CHAPTER 3 Artificial Neural Networks 20
5.4 Database 100
In order to determine the distribution of contaminants at the Kansas City landfill site, samples of groundwater and soil were obtained at various locations throughout the landfill. Groundwater sampling was performed by drilling and installing four monitoring wells at the site. Well-related information (such as locations, depths, and so forth) are depicted in Table 5.1 and Figure 5.2. The wells were installed to detect the presence and migration of contaminants from the landfill site. Monitoring Well (MW) 1 was originally designated as the background well, while MW-2, 3 and 4 were installed in the presumed, in relation to the dump site, down-gradient direction (KDHE, 1996). Once the monitoring wells were in place, groundwater samples were collected and sent to the laboratory for analysis.
Similar to the groundwater sampling procedure discussed previously, soil sampling was conducted by collecting seven soil samples from depths varying from 0–12 inches from ground surface. Information (such as number, location, and chemical analysis results) related to the seven samples used herein in our ANN modeling task are given in Table 5.3 and 5.4 as well as Figure 5.3.
5.4.1 Model Development
In order to utilize any ANN-based model, the program must be trained or educated about the process it is supposed to model. To train the network, a known set of input data along with the desired outcome is used. The BPANN methodology/program [Mryyan & Najjar (2007); Itani
& Najjar (2000); Najjar & Basheer (1996); Itani (1996)] using the supervised training approach is used to train the desired ANN models to produce output values that are as close to the real values as possible via repeated modifications of the network’s connection weights. This process continues until the error at the output layer is minimized. Once this training process has been completed, the developed model can then be used for prediction tasks. Note that the accuracy of the predicted values is dependent on the quality of the data used in the training phase. The better the quality of the training sets, the greater the accuracy of the predicted values will be. For this reason, the training sets (i.e., groundwater and soil data) used to build the desired network models were of the utmost importance in this study.

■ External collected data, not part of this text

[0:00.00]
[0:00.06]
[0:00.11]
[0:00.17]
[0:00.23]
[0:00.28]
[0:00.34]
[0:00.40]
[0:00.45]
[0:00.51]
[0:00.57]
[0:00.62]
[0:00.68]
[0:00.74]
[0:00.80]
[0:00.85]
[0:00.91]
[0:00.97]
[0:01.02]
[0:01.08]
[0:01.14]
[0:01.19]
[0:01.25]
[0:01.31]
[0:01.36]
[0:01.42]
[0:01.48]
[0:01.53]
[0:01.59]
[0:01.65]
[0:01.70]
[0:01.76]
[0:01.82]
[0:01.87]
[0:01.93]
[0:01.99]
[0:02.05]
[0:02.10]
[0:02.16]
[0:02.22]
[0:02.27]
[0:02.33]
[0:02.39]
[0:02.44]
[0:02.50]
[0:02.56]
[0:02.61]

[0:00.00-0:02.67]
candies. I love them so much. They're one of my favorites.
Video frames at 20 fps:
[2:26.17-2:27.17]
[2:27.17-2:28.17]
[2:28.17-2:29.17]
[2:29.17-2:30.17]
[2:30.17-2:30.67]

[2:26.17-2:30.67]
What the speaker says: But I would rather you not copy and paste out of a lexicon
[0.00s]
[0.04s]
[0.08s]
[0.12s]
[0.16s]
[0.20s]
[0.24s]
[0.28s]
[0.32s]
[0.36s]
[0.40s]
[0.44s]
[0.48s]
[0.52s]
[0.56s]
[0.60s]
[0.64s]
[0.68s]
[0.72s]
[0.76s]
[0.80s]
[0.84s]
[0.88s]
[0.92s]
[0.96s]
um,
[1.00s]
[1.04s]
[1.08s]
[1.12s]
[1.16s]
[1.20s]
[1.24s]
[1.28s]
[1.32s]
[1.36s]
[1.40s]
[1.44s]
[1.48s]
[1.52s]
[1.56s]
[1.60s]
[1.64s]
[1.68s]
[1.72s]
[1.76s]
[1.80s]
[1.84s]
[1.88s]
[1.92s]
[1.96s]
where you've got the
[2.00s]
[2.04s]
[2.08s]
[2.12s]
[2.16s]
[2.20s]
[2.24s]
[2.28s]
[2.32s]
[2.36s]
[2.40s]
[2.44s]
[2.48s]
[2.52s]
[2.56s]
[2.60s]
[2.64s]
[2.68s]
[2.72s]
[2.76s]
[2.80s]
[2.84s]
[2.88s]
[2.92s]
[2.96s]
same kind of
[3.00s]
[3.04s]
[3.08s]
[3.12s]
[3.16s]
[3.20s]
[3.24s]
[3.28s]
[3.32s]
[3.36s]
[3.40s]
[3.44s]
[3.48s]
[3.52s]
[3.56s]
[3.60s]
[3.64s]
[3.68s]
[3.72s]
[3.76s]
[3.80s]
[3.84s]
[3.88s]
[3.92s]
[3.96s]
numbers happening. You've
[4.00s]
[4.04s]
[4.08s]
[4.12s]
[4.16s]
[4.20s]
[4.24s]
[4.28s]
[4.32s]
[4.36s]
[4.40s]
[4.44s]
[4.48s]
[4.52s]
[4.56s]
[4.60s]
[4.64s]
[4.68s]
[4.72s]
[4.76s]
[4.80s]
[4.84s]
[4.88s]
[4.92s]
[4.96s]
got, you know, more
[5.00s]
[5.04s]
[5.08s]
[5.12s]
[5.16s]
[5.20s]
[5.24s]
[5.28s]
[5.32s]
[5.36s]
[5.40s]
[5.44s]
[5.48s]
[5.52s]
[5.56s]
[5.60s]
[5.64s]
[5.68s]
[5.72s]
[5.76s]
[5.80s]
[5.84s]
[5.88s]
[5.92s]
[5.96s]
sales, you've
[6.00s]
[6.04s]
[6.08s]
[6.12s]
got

When developing any ANN model, it is important to determine what input and output values will be used (Dowla & Rogers, 1995). For the Kansas City landfill case, x and y
coordinates were used as the only input values to the model. The concentration value (V) of lead or copper was used as the output for their associated network model. The x and y coordinates refer to the x and y distances for the associated observation point, measured from a reference point (i.e., x = 0, y = 0). The value of lead in soil network model was developed using five data sets for training and the remaining two data sets for testing purposes. Best network and
associated number of hidden nodes were determined by training and online testing to achieve the least error on the testing data sets. Accuracy measures used in this study are:
ASE = Averaged squared error
MARE =Mean Absolute Relative Error and R2 = Coefficient of Determination.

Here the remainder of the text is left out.